◆ **What is required**
Where the lines below hold images, skip those and copy every word exactly.

◆ **Exercise data**

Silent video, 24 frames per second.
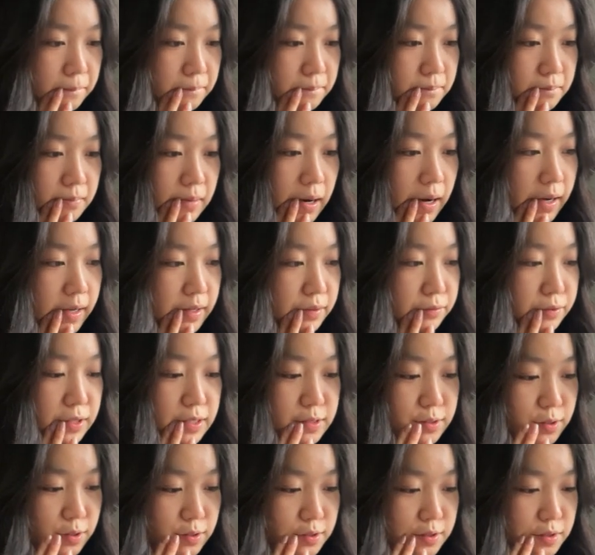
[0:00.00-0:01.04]
my
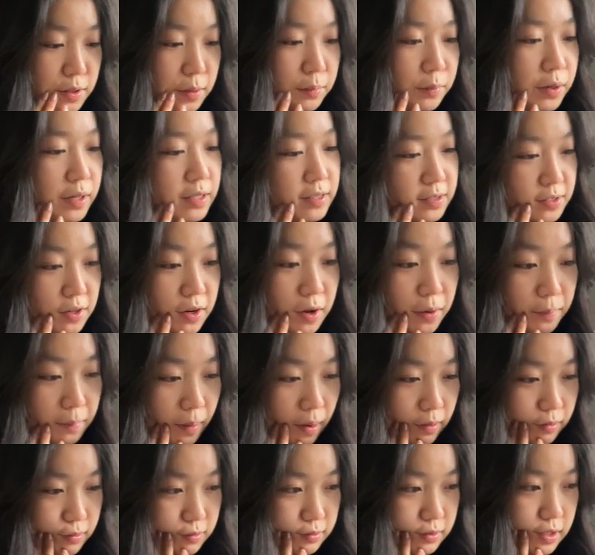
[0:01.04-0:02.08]
research summary is not
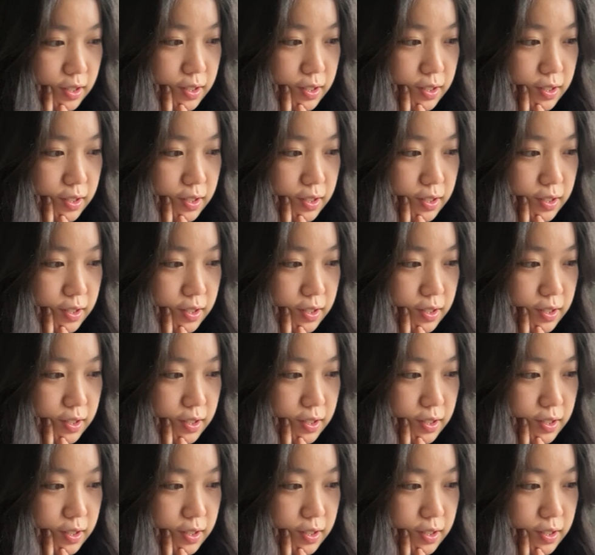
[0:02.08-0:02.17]
about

◆ **Exercise result**
Silent video, 24 frames per second.
[0:00.00-0:01.04]
my
[0:01.04-0:02.08]
research summary is not
[0:02.08-0:02.17]
about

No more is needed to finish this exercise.